:: INFORMATION GIVEN ::

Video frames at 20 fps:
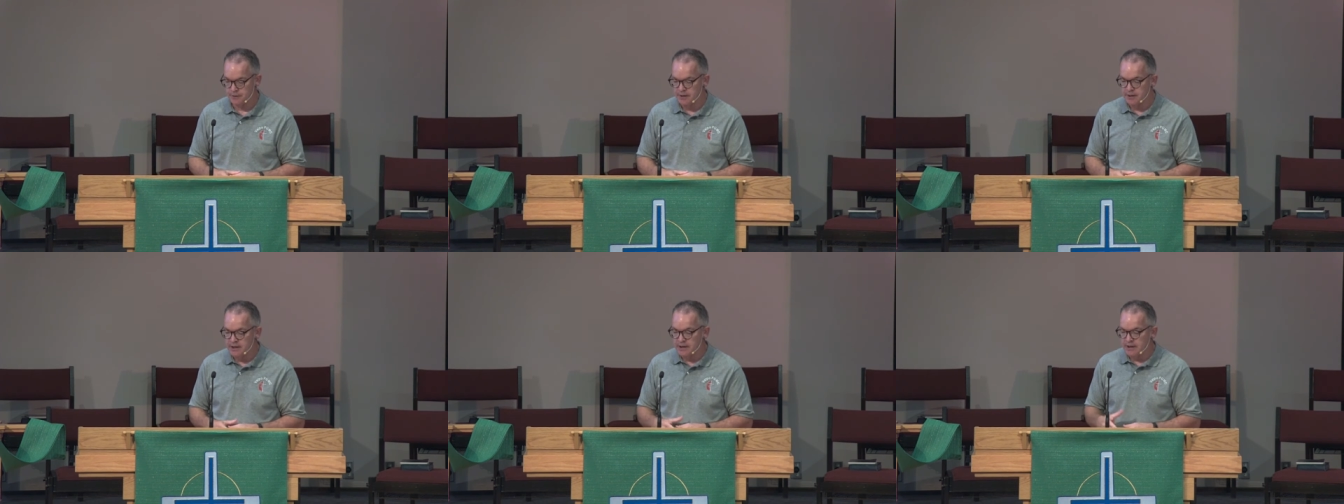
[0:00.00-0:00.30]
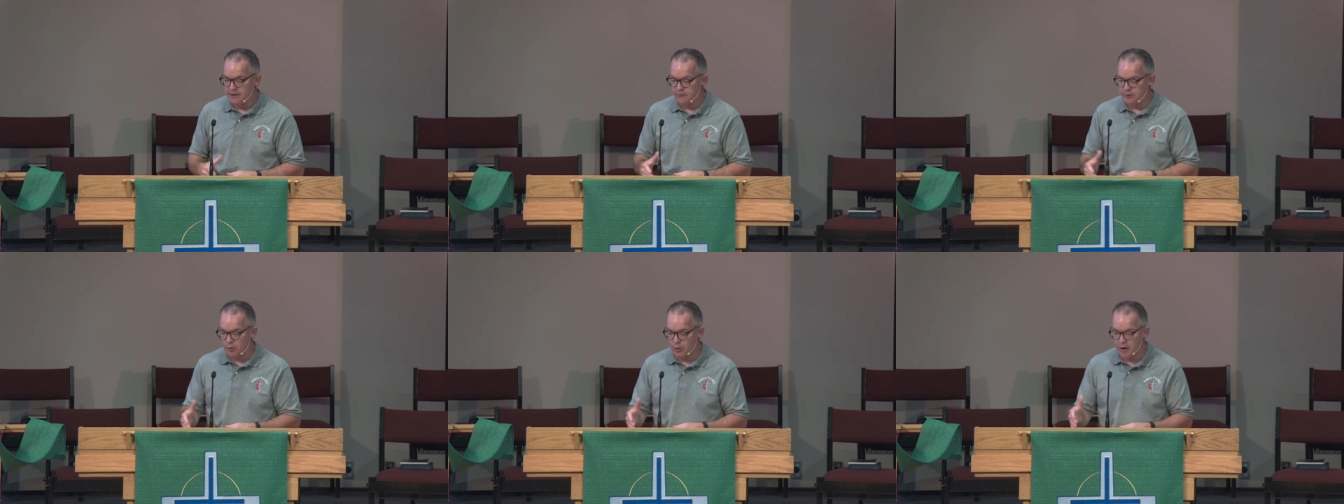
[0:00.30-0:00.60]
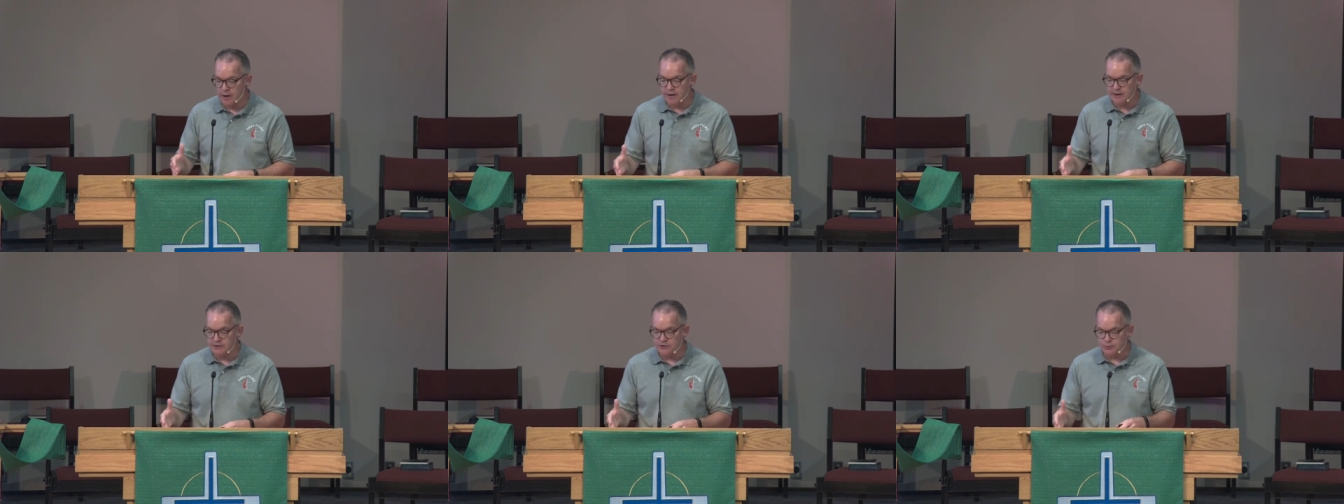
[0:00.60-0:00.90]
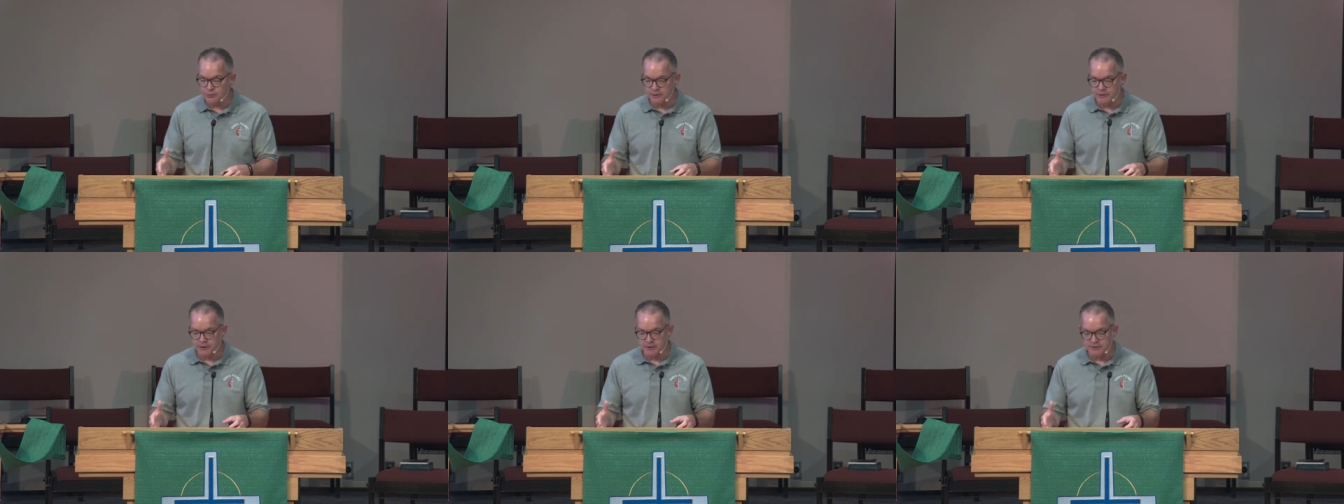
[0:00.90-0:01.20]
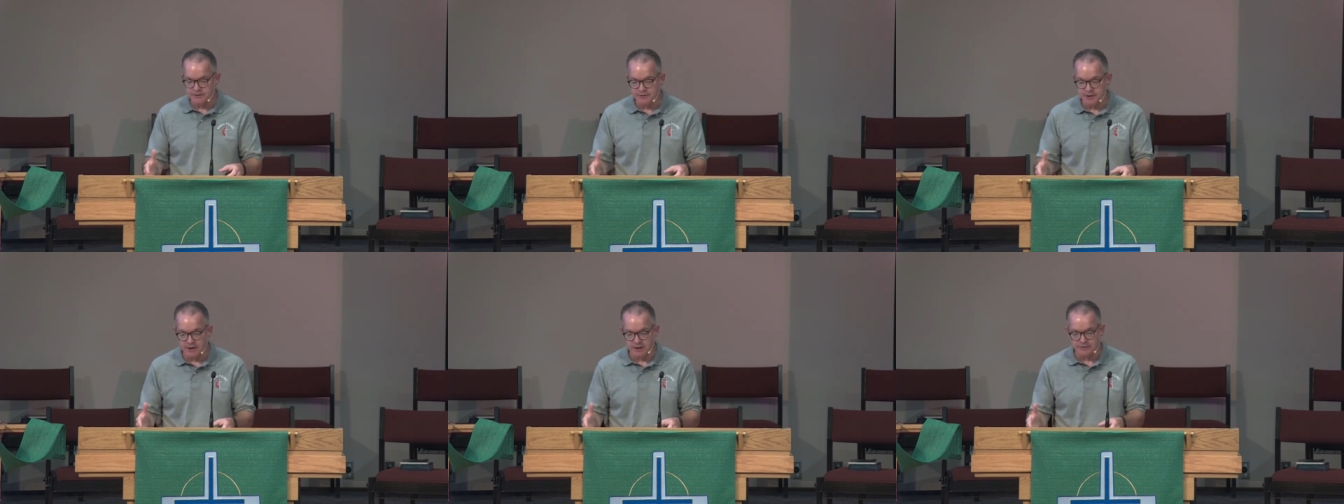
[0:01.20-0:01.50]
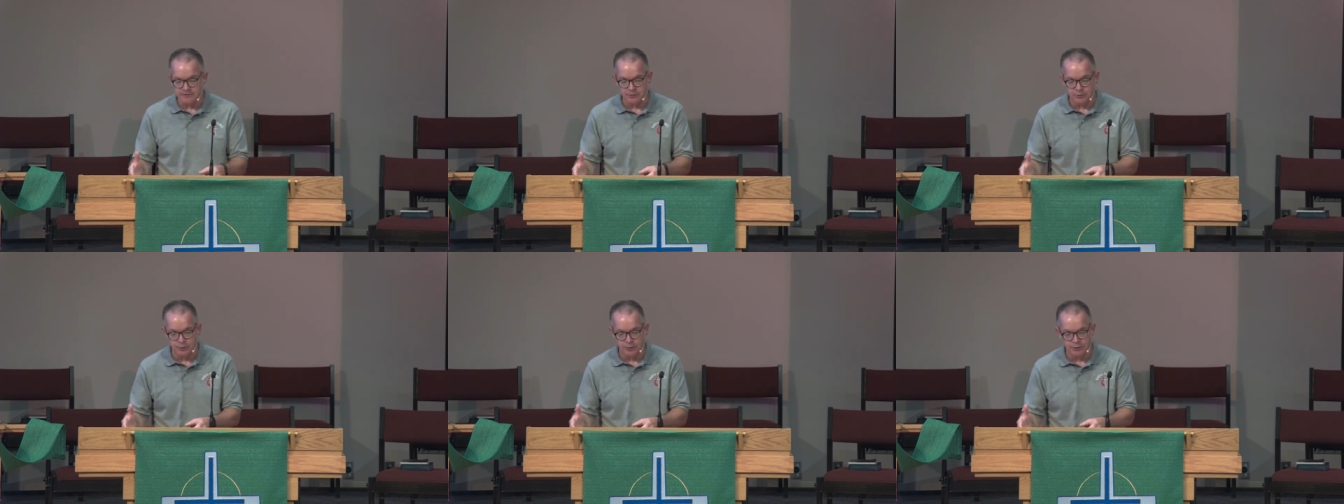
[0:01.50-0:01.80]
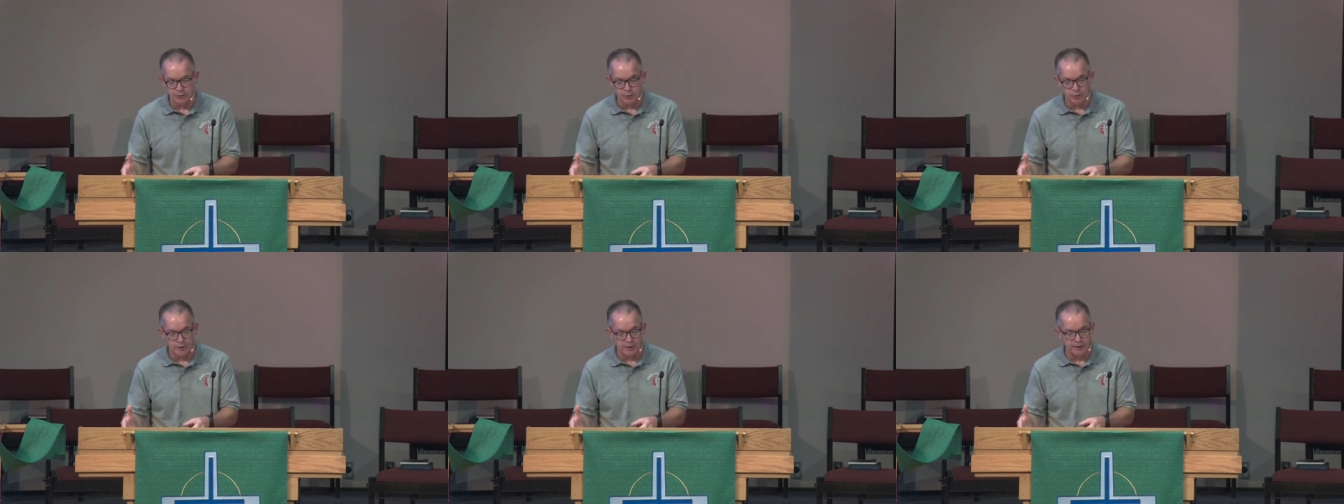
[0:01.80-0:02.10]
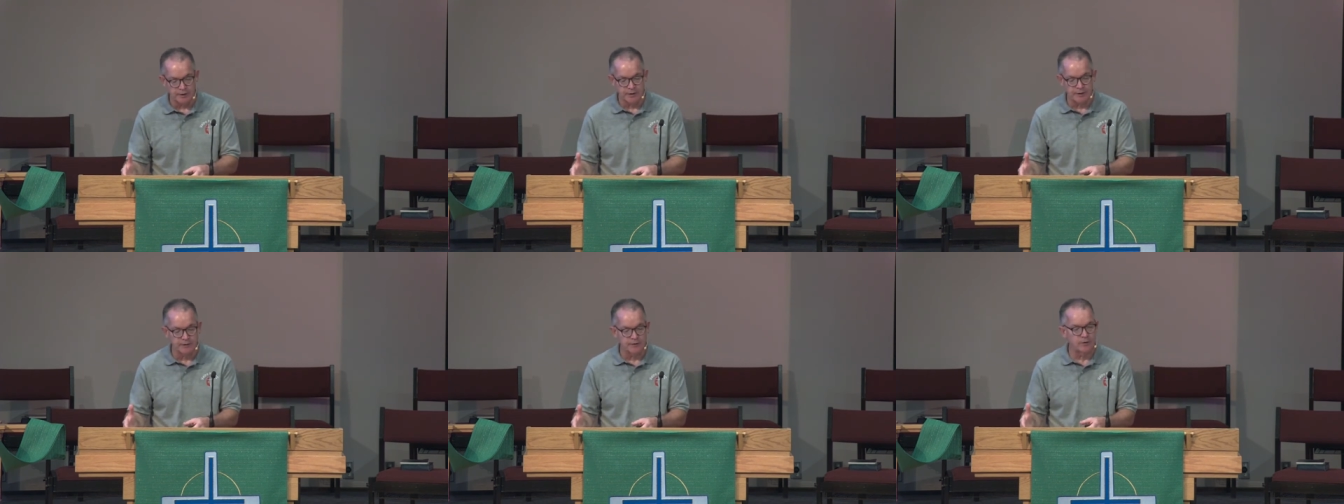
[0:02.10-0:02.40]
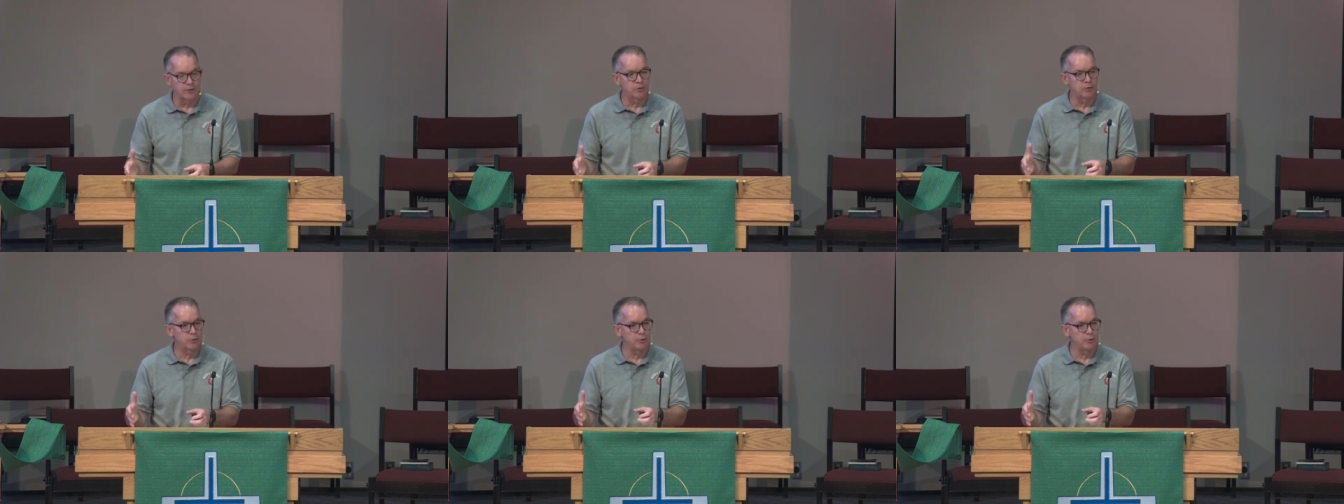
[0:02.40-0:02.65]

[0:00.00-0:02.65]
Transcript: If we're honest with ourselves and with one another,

:::

| WHAT YOU SHOULD DO |
Starting at the line that contains "[0:00.00-0:00.30]", transcribe each line through the last one of the entries above, exactly and without pictures.

| WORKED SOLUTION |
[0:00.00-0:00.30]
[0:00.30-0:00.60]
[0:00.60-0:00.90]
[0:00.90-0:01.20]
[0:01.20-0:01.50]
[0:01.50-0:01.80]
[0:01.80-0:02.10]
[0:02.10-0:02.40]
[0:02.40-0:02.65]

[0:00.00-0:02.65]
Transcript: If we're honest with ourselves and with one another,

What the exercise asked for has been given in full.